Shively sees Diego Pellicer’s core customers not as young pot smokers, but as older, wealthier enthusiasts who’ll pay top dollar for a premium product. “We’re focused on Baby Boomers — basically wealthy Baby Boomers,” Shively told a Seattle TV station. “It’s a $100 billion industry in search of a brand. Never in the history of capitalism — forget America, in the world — has such a giant vacuum existed.”

(MORE: How Much Will a Legal Marijuana Habit Cost You?)
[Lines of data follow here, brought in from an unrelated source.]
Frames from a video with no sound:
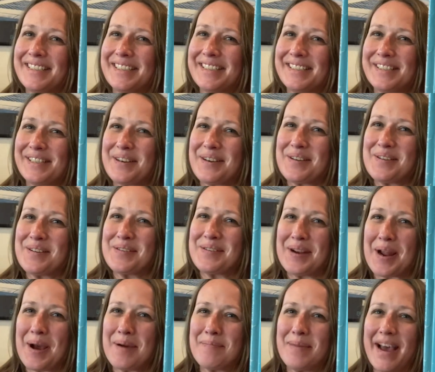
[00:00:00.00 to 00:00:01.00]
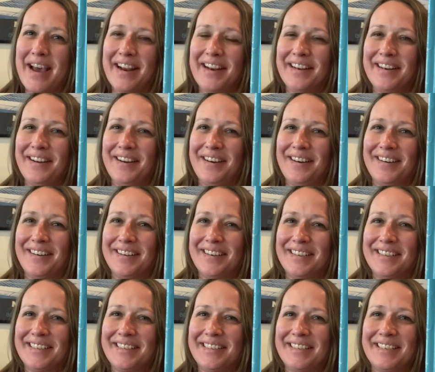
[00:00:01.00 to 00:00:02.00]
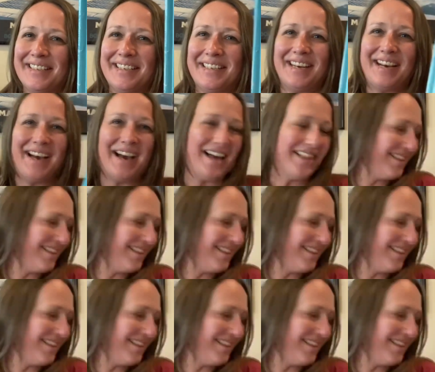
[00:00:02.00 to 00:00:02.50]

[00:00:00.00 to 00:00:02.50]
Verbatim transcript: So not bad at all. I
Despite Shively’s supposed longstanding family ties to marijuana, smoking pot is fairly new to the budding entrepreneur. He explained to the Puget Sound Business Journal that, coming of age in the 1980s of “Just say no,” and “This is your brain on drugs,” he steered clear of the drug. About a year and a half ago, however, a colleague at Microsoft (and frequent pot smoker) convinced Shively to give it a try. Here’s how Shively described the experience:

“I tried it and I absolutely loved it. It’s like I was having the most amazing creative brainstorms. And (I was) seeing life and situations and possibilities in just a whole new light. It was like living in a whole new dimension. So I started consuming it about once a month, and I started sharing with people the experiences I was having, so I sort of became an amateur evangelist of cannabis.”

Shively’s enthusiasm for marijuana didn’t stop there. As more states passed laws approving the use of medicinal cannabis, and as Washington and Colorado voters gave the OK to legislation for recreational marijuana, Shiveley saw tremendous business opportunities. He’s regularly quoted saying that his retail pot operation will “mint more millions than Microsoft.”
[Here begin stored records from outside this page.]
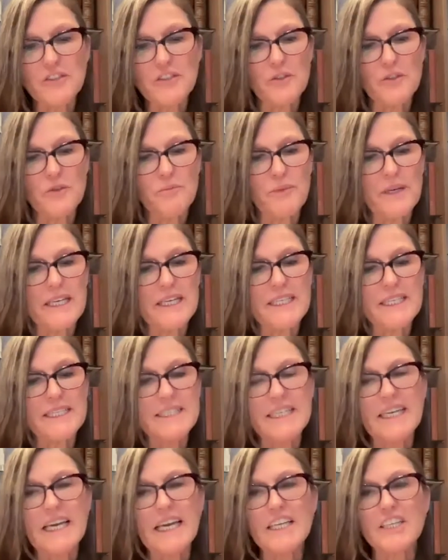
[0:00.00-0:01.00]
to be an
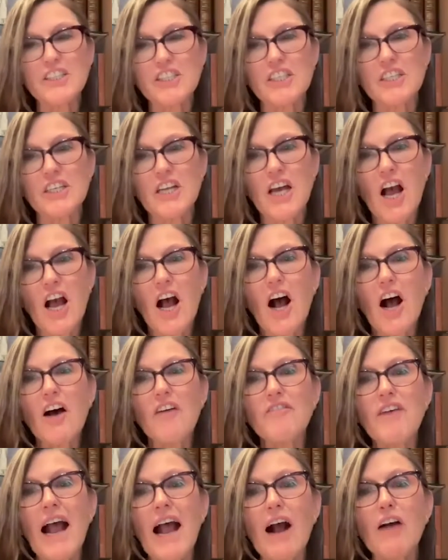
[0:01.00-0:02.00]
indication
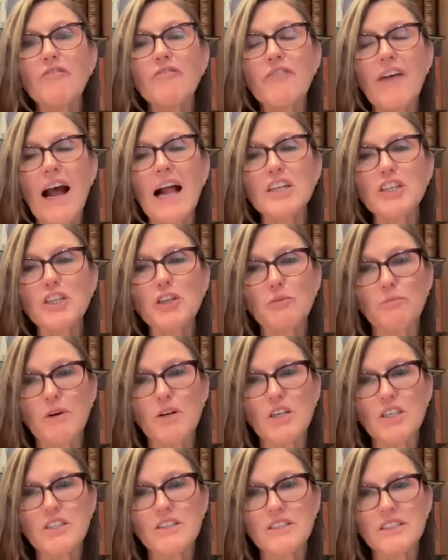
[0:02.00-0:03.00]
of how
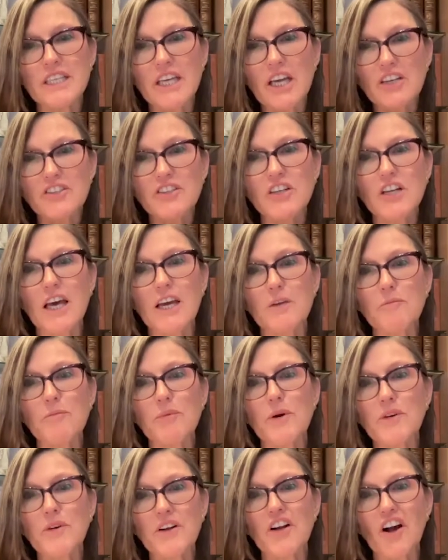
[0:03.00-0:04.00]
valuable the underlying
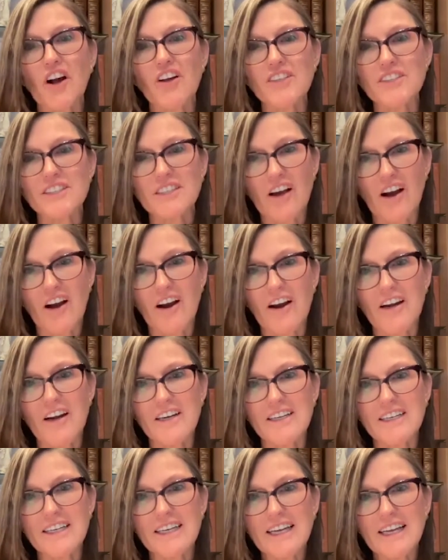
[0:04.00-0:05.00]
protocols
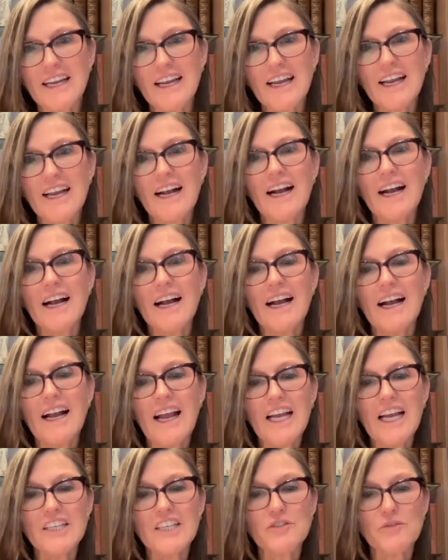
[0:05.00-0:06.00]
are.
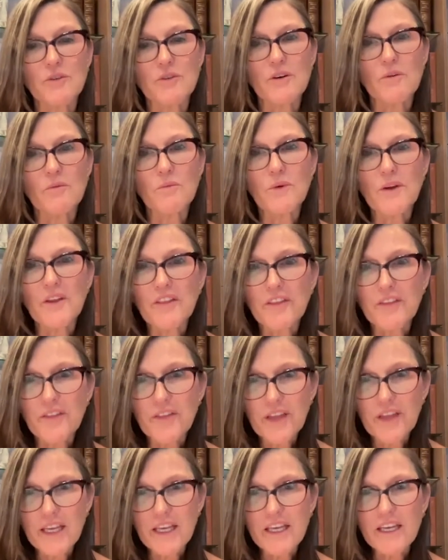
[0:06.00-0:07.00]
And we
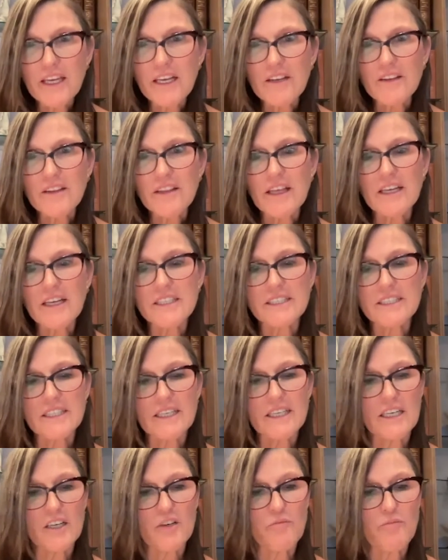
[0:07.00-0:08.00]
think that
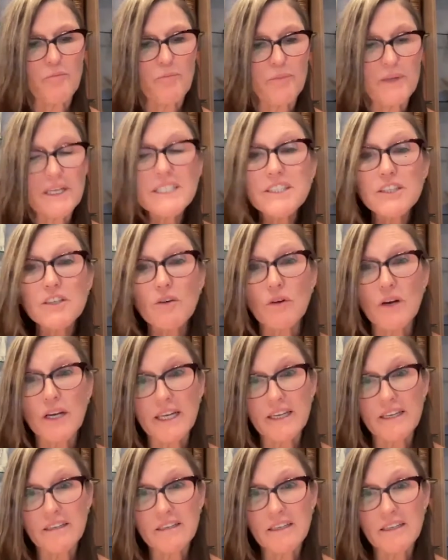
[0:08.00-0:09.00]

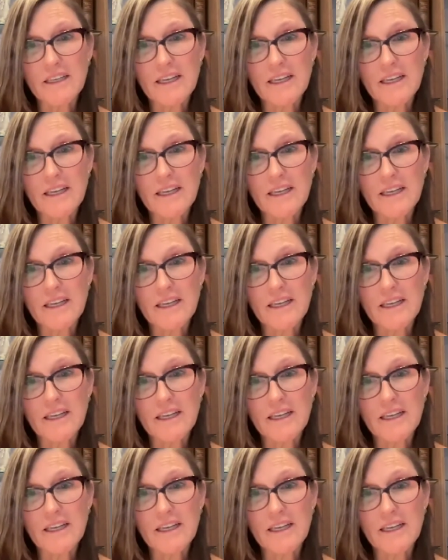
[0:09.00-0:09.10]
Bitcoin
What’s more, Shiveley isn’t satisfied simply with the idea that cannabis should be legal because it’s harmless. He believes pot is genuinely good for you: “I’m convinced that within five years, marijuana will come to be regarded as a health food,” he said.

(MORE: 187,000 Pounds of Marijuana Annually: Legal Pot Business to Bloom in Washington)

In which case, Shiveley is hoping to run the world’s biggest chain of an all-new breed of very special health food stores.